The event, hosted by UNC, AIMS Community College, and Greeley District 6 was held entirely over Zoom. The hour-long presentation featured performances from poets, dancers, actors and chefs from UNC and around the nation.
The event started with a performance of “Lift Every Voice and Sing” by singers from UNC’s choir. UNC’s Phi Beta Sigma and Zeta Phi Beta Greek organizations performed choreography set to “Revolution” by Kirk Franklin. Poet Saida Dahir spoke about her experiences as a Somali immigrant in the United States. Deandre Smith, also known as Chef Cool Dre, gave a lecture on the history of soul food and its relationship to Black culture.
The core performance came halfway through the event. UNC’s “Operation Cheesecake” presented individual pieces surrounding themes of safety and police brutality.

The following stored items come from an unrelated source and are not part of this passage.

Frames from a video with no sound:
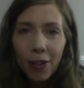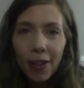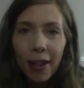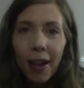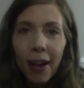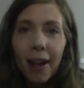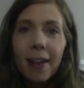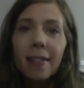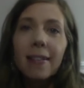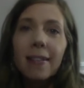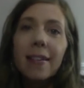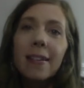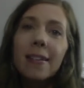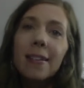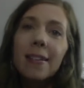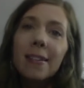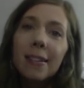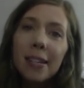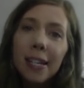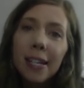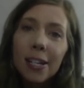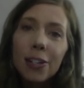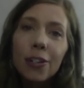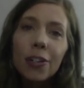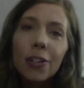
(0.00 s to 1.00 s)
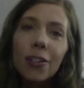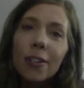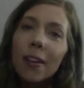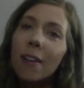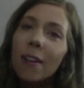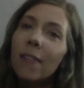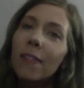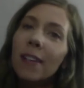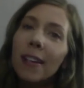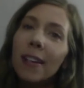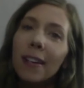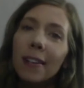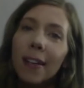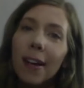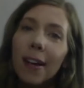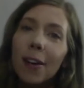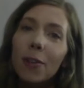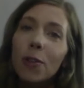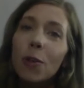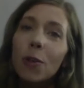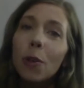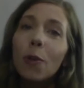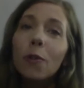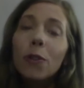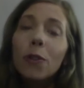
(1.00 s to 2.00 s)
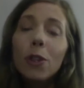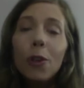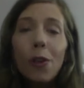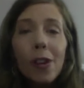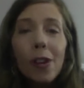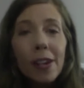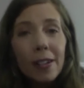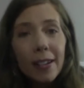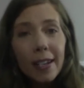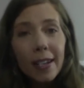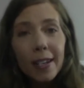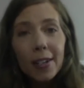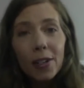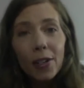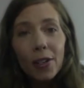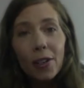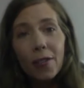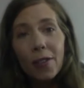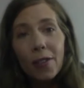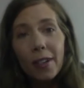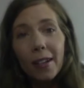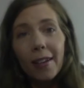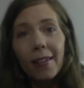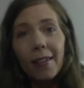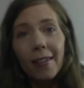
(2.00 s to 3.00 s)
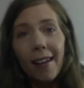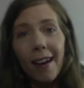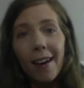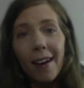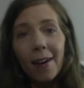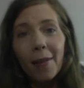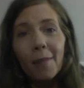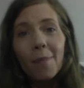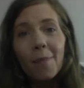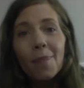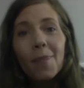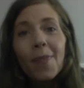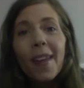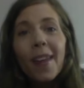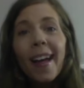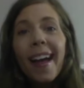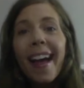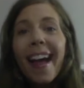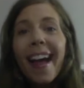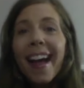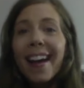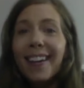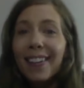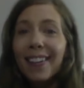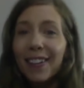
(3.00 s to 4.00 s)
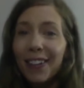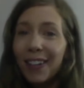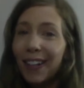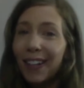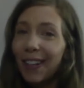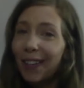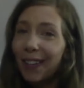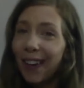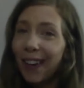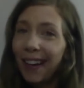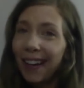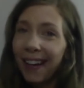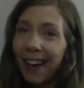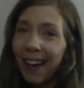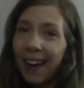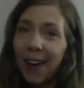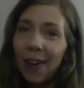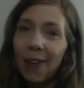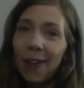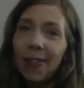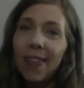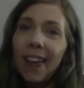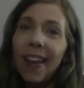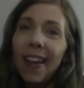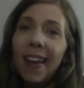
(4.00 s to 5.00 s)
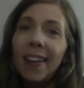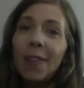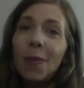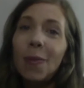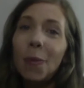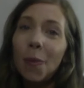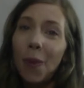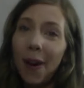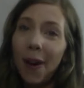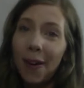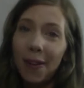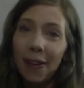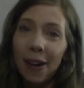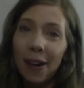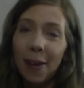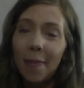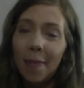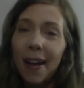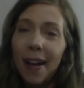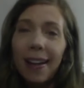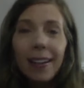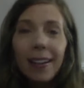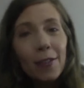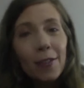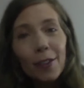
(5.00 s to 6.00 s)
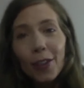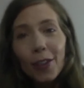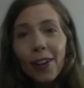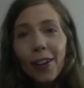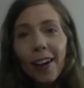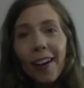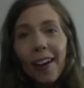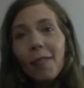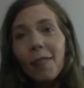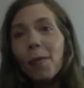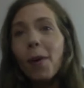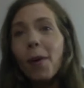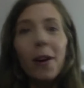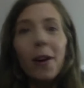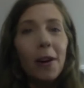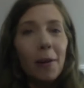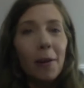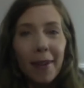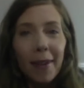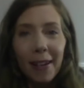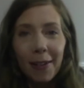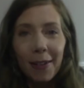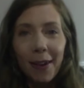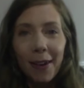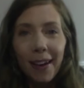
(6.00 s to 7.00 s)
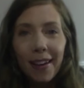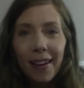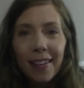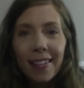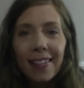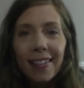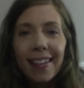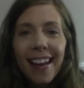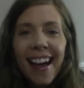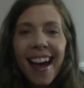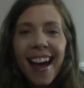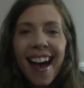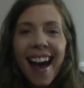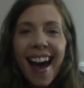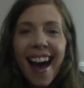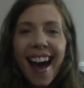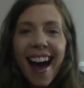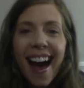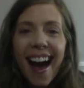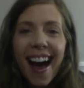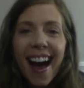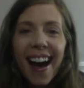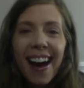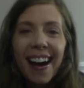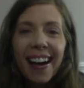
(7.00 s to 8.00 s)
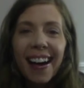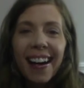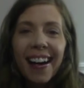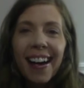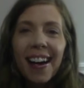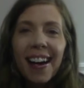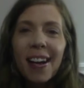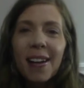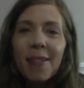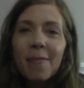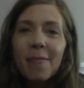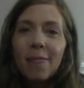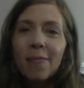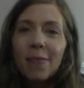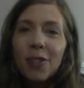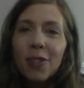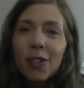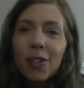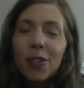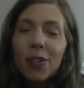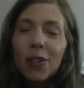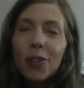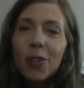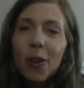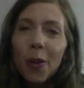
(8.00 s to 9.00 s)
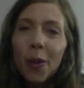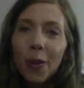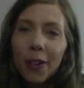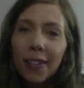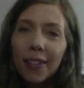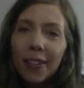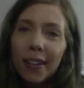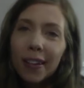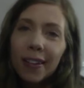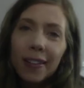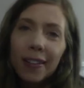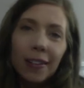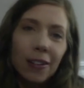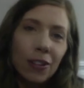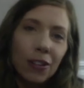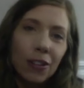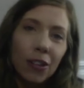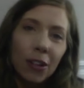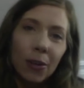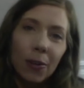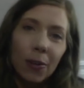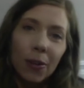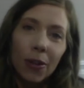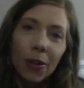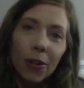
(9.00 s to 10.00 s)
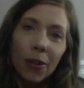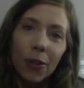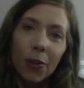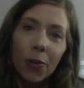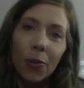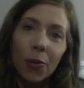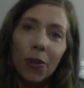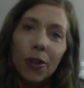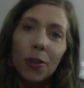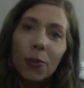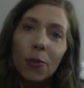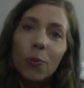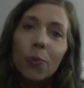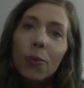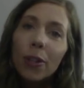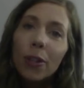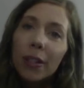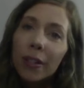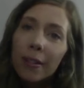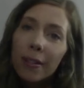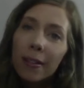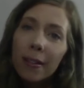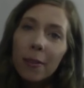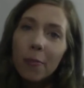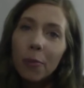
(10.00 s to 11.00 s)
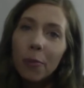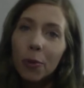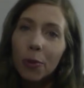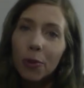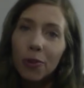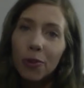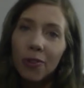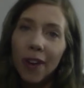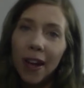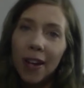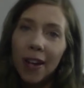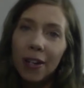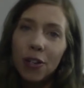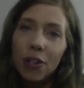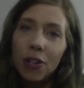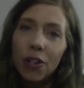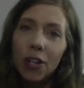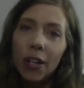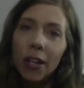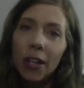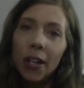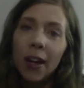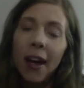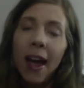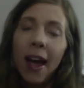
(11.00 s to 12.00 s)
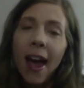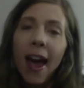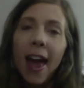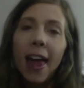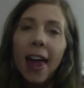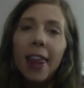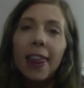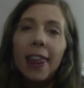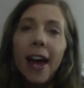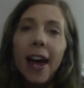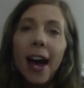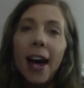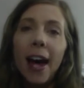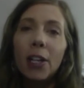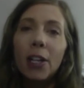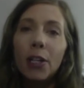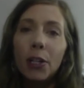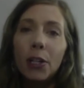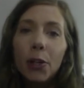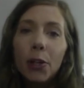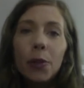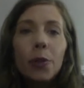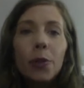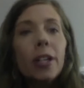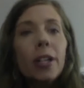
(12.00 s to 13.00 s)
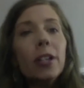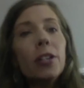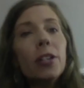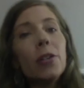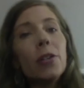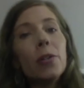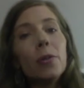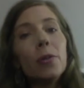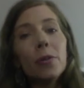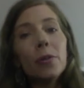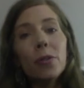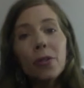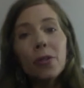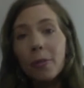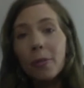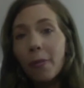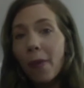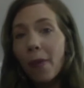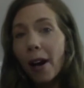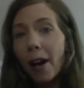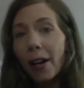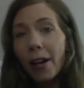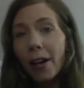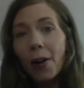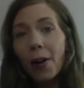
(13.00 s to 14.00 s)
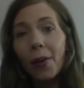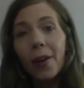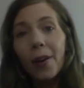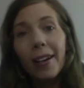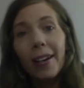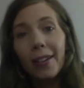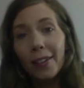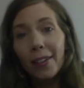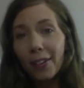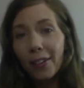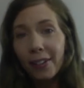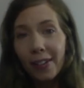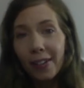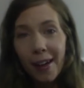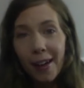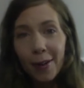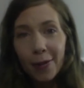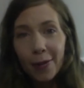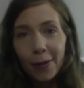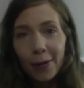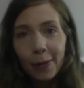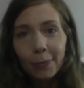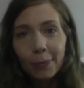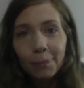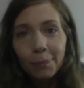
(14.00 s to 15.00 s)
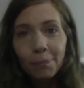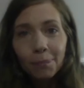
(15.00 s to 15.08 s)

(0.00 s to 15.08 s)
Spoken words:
lies, is teachers of ELL. So if you're a teacher of ELL and you're here right now, then welcome. And if you're not, welcome anyways. I am just so excited to share with you this really simple strategy that you can use tomorrow in your classroom.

The short video included still photos of group members holding signs and standing in front of American symbols. Group members recited poetry, performed monologues, and freestyled as they connected their personal experiences to the historical events surrounding Martin Luther King’s life and death. Group member Kenyan Bernard performed live with Operation Cheesecake in previous years and compared the two experiences.
“The process itself isn’t necessarily, like, weird or anything, it just took some getting used to,” Bernard said.
The virtual march was not the only event held that day, though it was the only one with official sanction. Some UNC students organized an in-person march to draw attention to the issues still plaguing the community. The event was promoted through social media and word-of-mouth. Each advertisement stressed the importance of mask-wearing and social distancing.
Around 60 people gathered to march down 10th Avenue from the University Center to Lincoln Park. Attendees played music and carried signs. Organizers carried a banner at the head of the march and wore high-visibility vests to guard marchers at major intersections. Speakers at the unofficial event discussed the similarities between today’s movement and the original march from Selma to Montgomery, Ala.
Organizers of the in-person march remained anonymous due to the unsanctioned nature of the event but encouraged attendees to fight for racial justice on their own terms. One organizer spoke about the importance of action and asked listeners about what they would do during the original civil rights movement.
“I want to ask you all, what would you be doing? Like you, personally?” she asked.
Speakers at both events drew attention to similarities in the response to marches both during King’s lifetime and over the summer. Attendees were urged to continue working towards racial equality even after leaving. Although each event was structured differently, both spread the same message: equality is fought for, not given.